Edward Bawden – Aesop’s Fables – An Old Crab and a Young

Out of stock

Inscribed; To Ernest Pearce, signed, dated and titled in pencil. Linocut, 1960, printed in colours, on wove paper. Framed and Glazed.

Description

Bawden produced nine illustrations for Aesop’s Fables (1970), the watercolour drafts for which have survived. Bawden is at his most inventive here-he seems to find lions, eagles, foxes, crabs, peacocks, and hares so much easier to manipulate and make expressive than humans.

In his book on Bawden Malcom Yorke goes on to say that the Linocuts of Bawden’s maturity are unserpassed by any other exponent of the medium. They both simplify a subject to it’s essentials yet make it complex again by the sheer ingenuity with which he manipulates a supposedly intractable material. Inks are reduced so that transparent layers can be over-printed to make a new colour or to allow the initial one to gleam through, all of which demands the most precise alignment before the whole image is pulled together by the final printing of the outlines. Each image is recognisably in Bawden’s style, yet there are no repeated effects or mannerisms – look, for example, at how many ways he finds to portray the sky, or grass, or flowing water. Fellow artist Douglas Percy Bliss concluded: He may well be remembered, despite all his other accomplishments, as Master of the linocut.’

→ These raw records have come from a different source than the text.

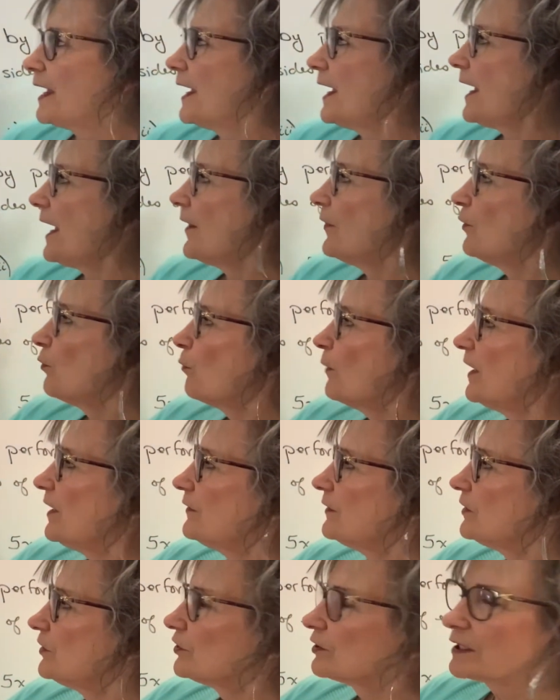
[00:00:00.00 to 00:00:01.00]
And the way
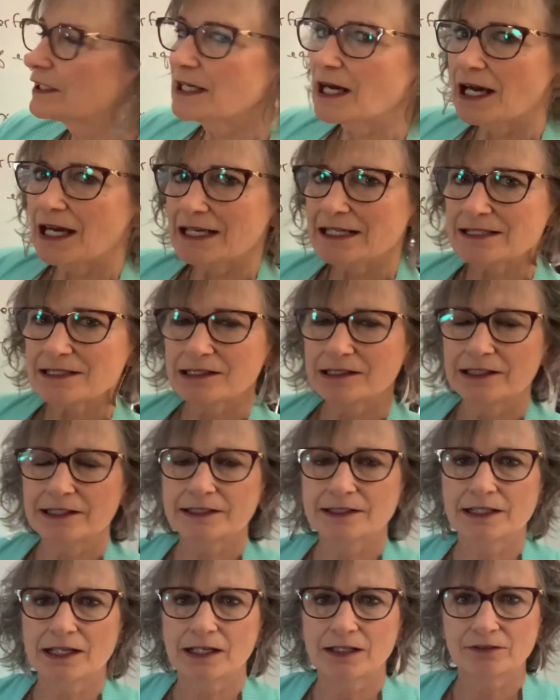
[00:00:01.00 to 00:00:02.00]
that you're going to isolate
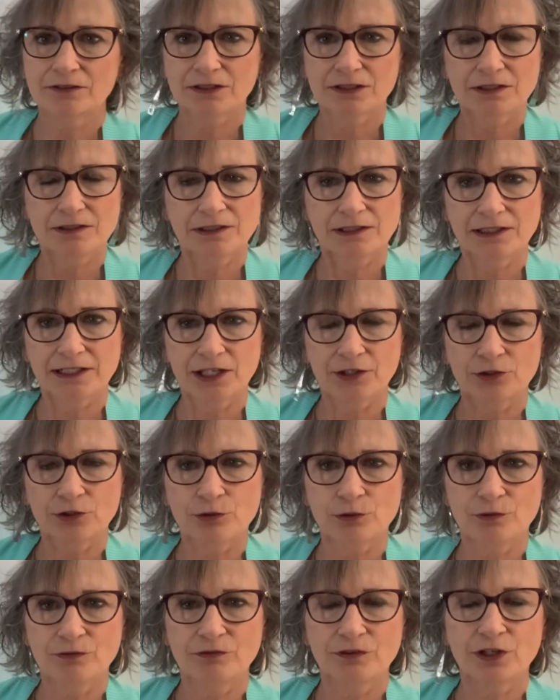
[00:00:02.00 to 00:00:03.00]
that letter
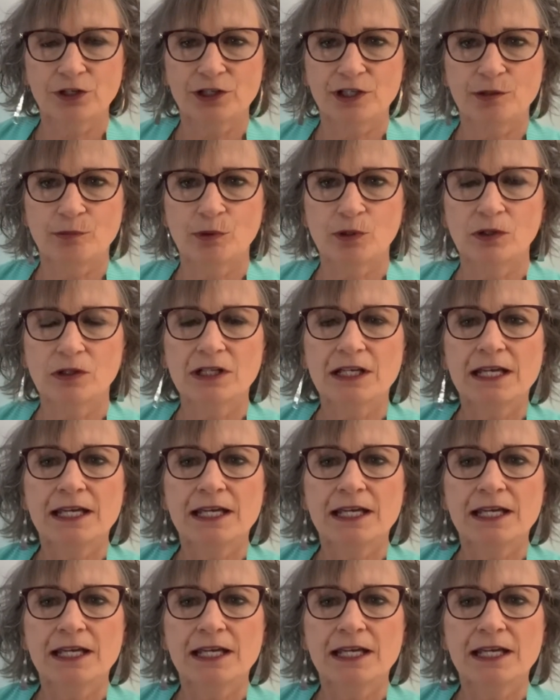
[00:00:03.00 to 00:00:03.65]
or variableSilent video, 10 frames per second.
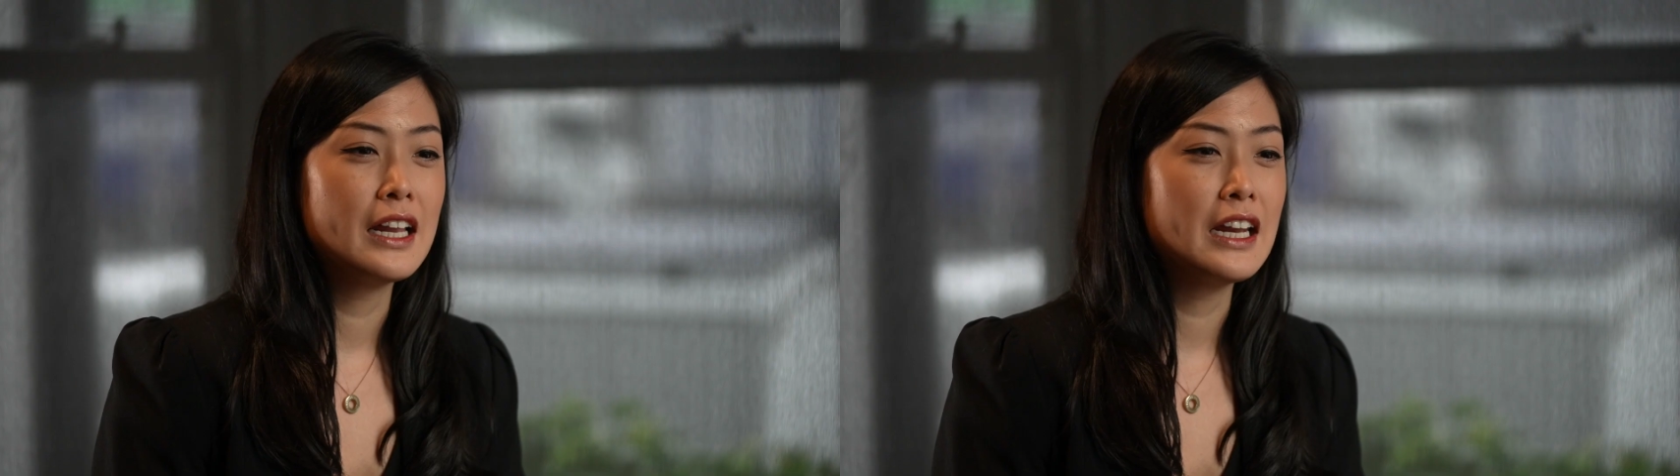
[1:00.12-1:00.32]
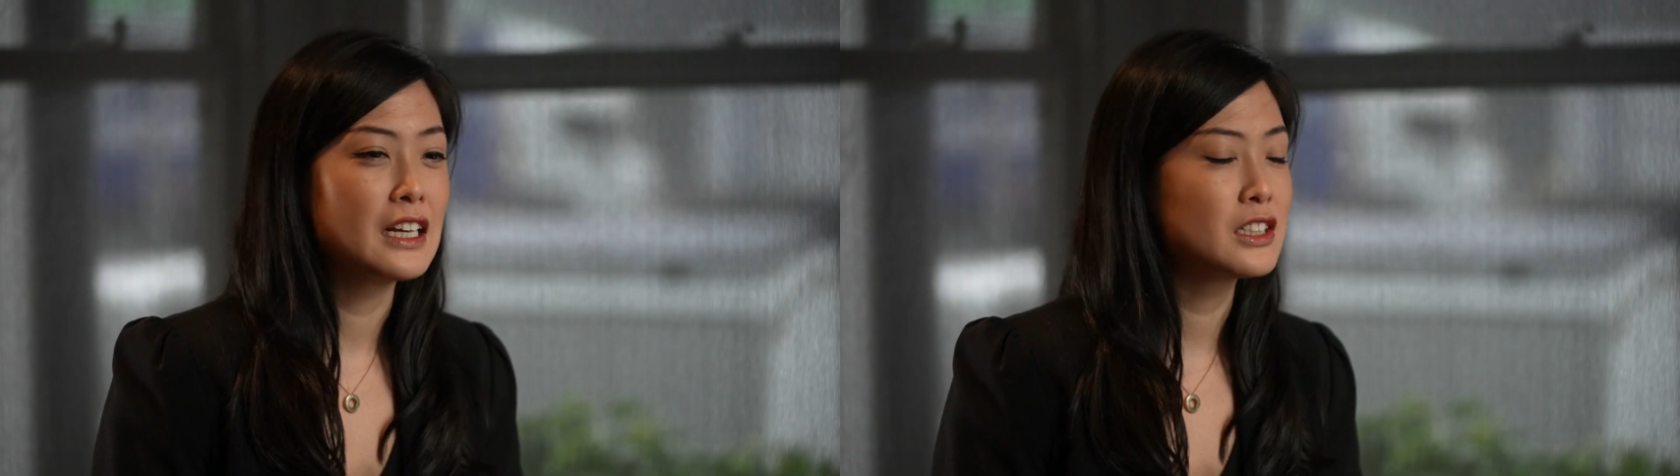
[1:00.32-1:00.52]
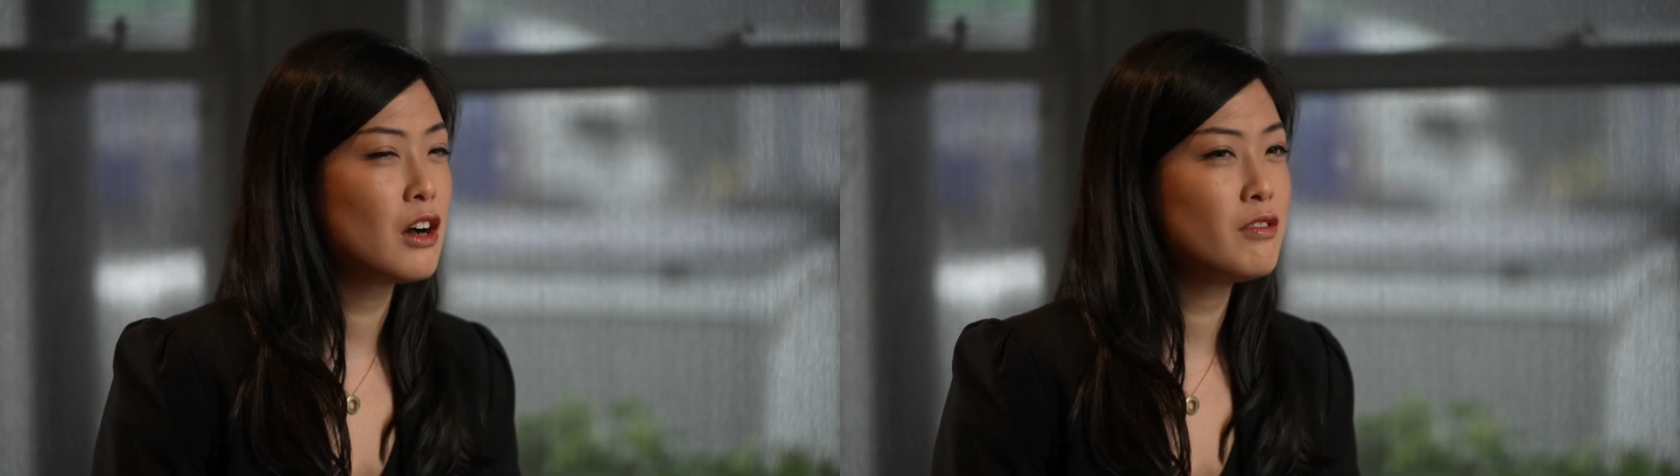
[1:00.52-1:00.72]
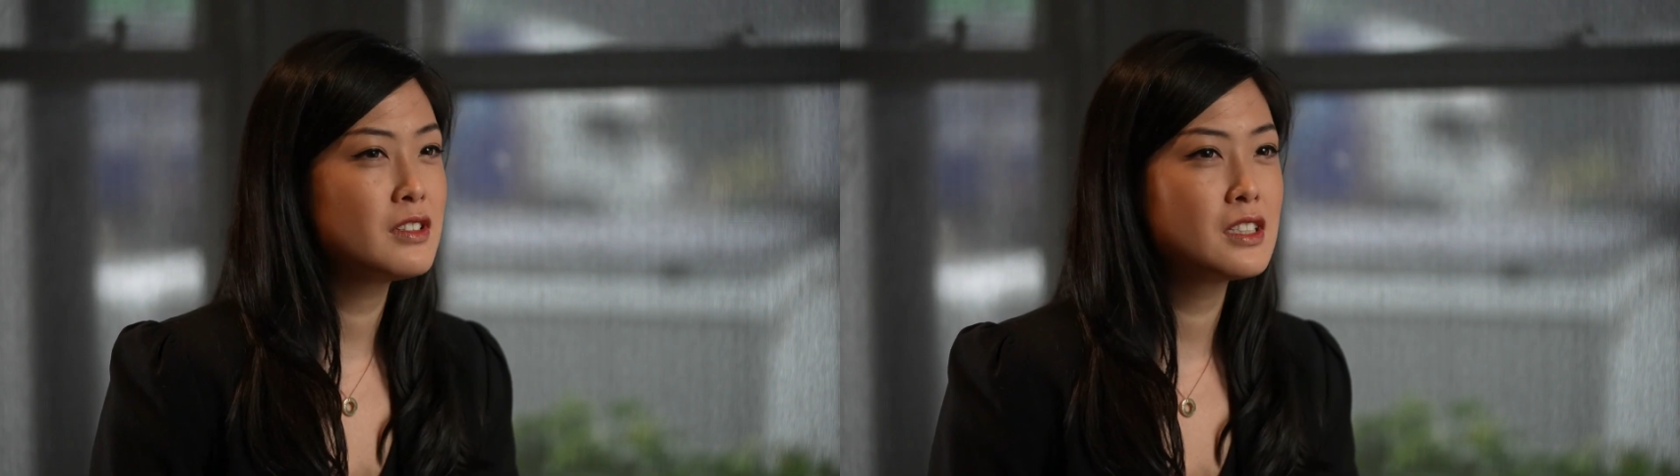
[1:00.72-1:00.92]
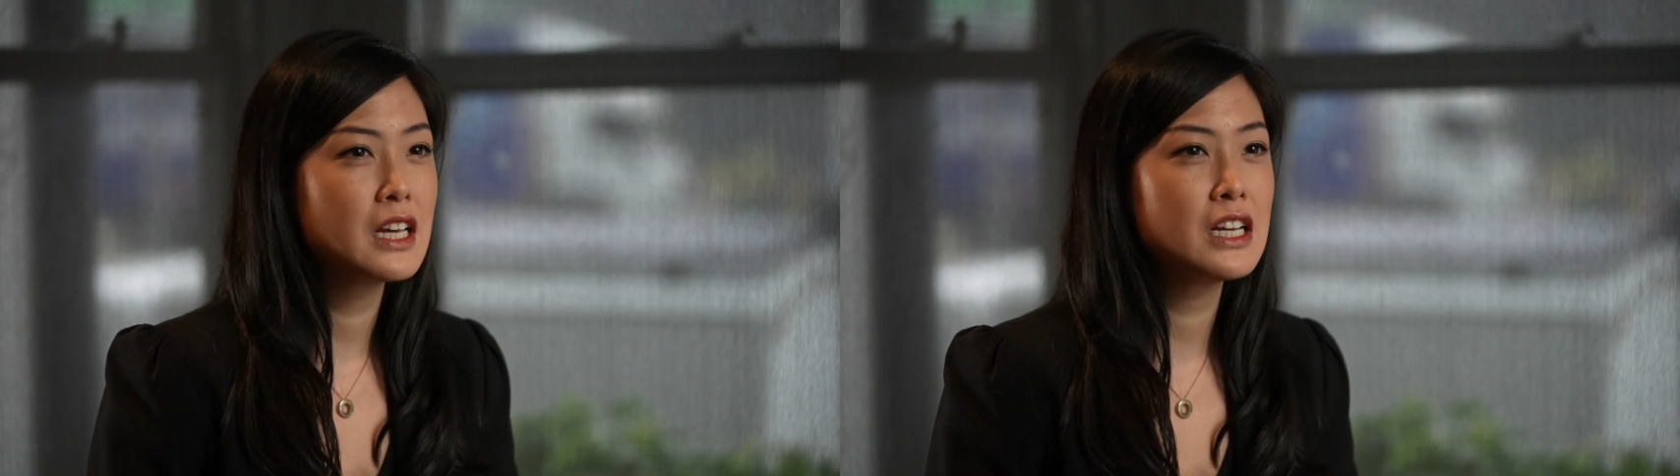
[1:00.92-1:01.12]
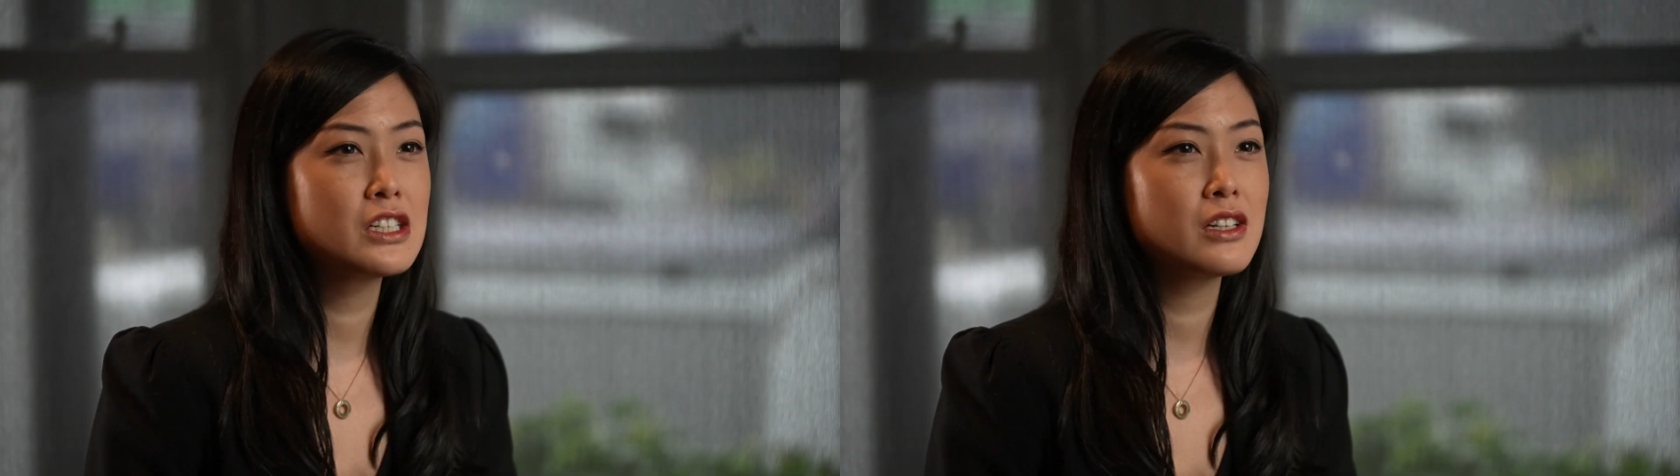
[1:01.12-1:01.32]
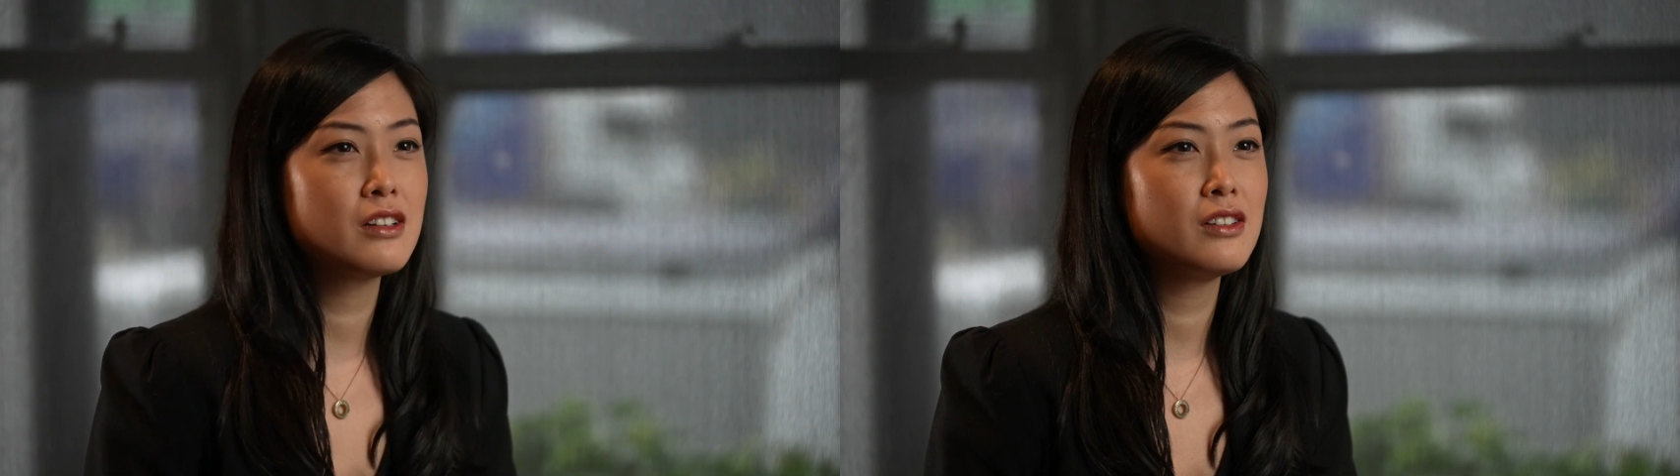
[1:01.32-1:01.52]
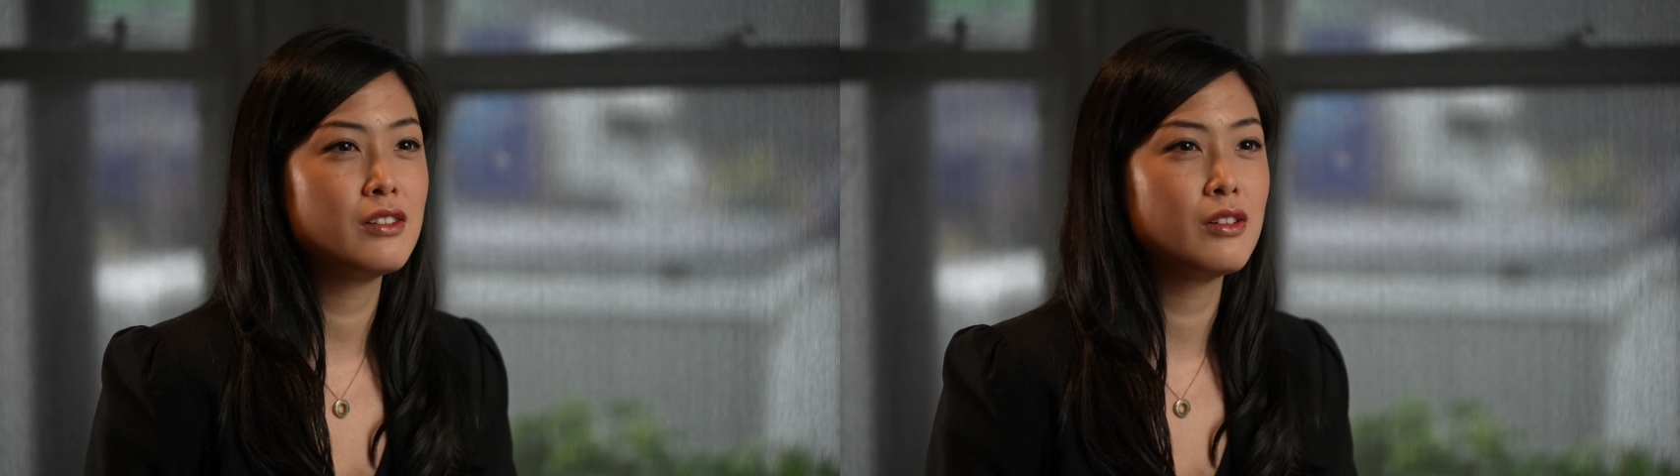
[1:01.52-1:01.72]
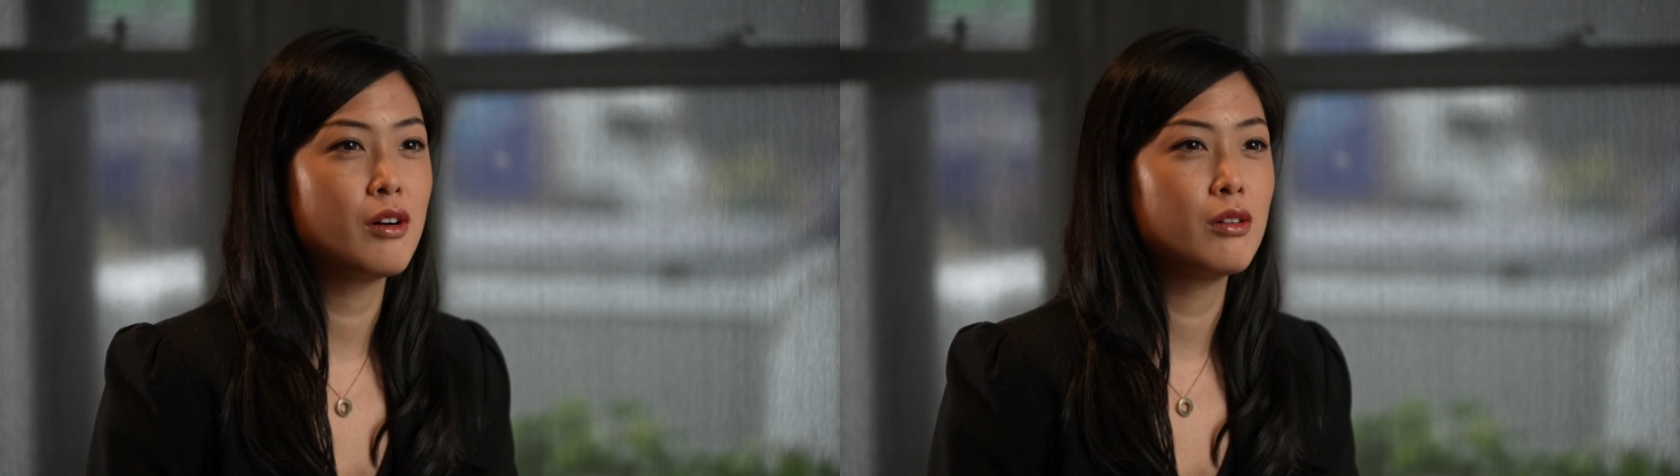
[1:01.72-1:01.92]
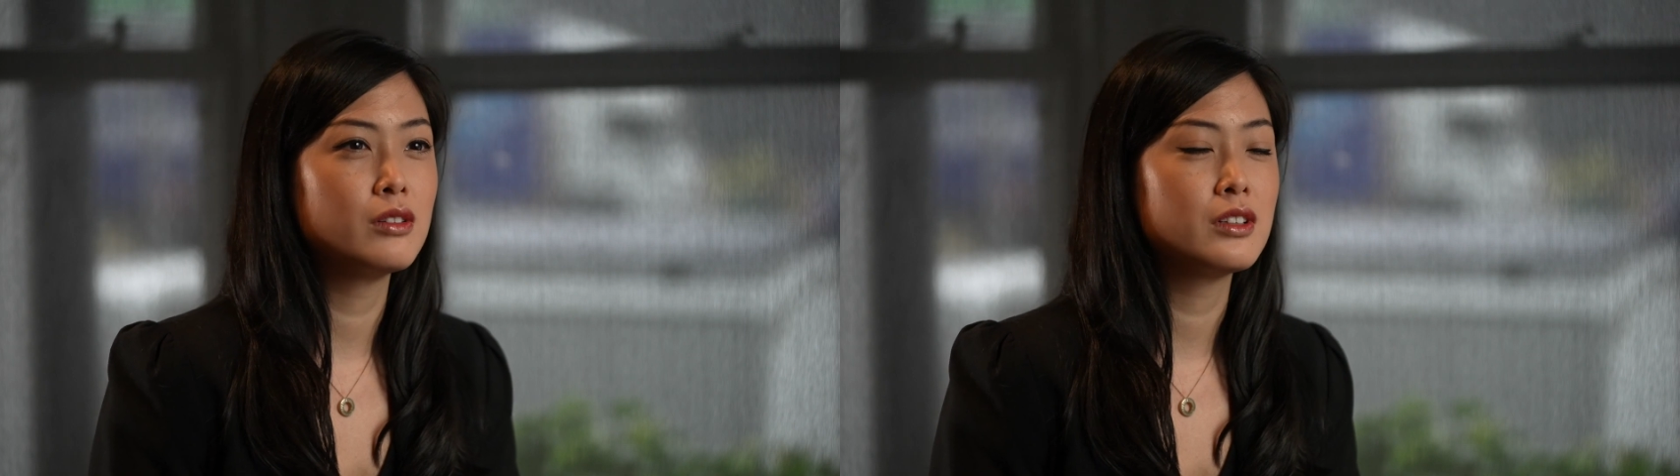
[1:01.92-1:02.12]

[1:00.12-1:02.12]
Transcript: a nice conversation, you know,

Edward Bawden and his Circle, published by the Antique Collectors’ Club 2007 by Malcolm Yorke.

Additional information

Image

14¾ in x 9½ in. (37.5 cm x 24.3cm.)

Frame or Mount

23½ in x 18 in. (60 cm x 45.7 cm.)

Brand

Bawden, Edward (1903-1989)

English printmaker, graphic designer, illustrator and painter. He studied at the School of Art in Cambridge (1918–22) and at the Design School of the Royal College of Art (1922–6), where he was a contemporary of Eric Ravilious and was taught by Paul Nash. While still a student he and Ravilious were commissioned by Sir Joseph Duveen to paint a mural at Morley College (destr. 1940; repainted as the Canterbury Tales in 1958), London. After graduating he worked on a large variety of projects for the Curwen Press at Plaistow, London, and subsequently for many other publishers, producing book illustrations and cover designs, posters and advertisements, leaflets and calendars, including commissions for Shell-Mex, Westminster Bank and the London Transport Board. He held his first one-man show, mainly of landscapes showing the influence of Nash, at the Zwemmer Gallery in London in 1933. During World War II he served as an Official War Artist in the British Army, travelling to Belgium, France and the Middle East and portraying such places as Roman Catholic Church at Addis Ababa (1941; London, Tate). His later work, particularly as a graphic designer, is notable for its simplicity of line and its wit, but he also returned to large-scale mural painting.. He also became well-known for his linocuts, among them Nine London Monuments (Editions Alecto, 1966; see Howes, pp. 96–7) and Six London Markets (Curwen Prints, 1967; see Howes, p. 98). Bibliography J. M. Richards: Edward Bawden (Harmondsworth, 1946) D. P. Bliss: Edward Bawden (Godalming and Toronto, 1979) J. Howes: Edward Bawden: A Retrospective Survey (Bath, 1988).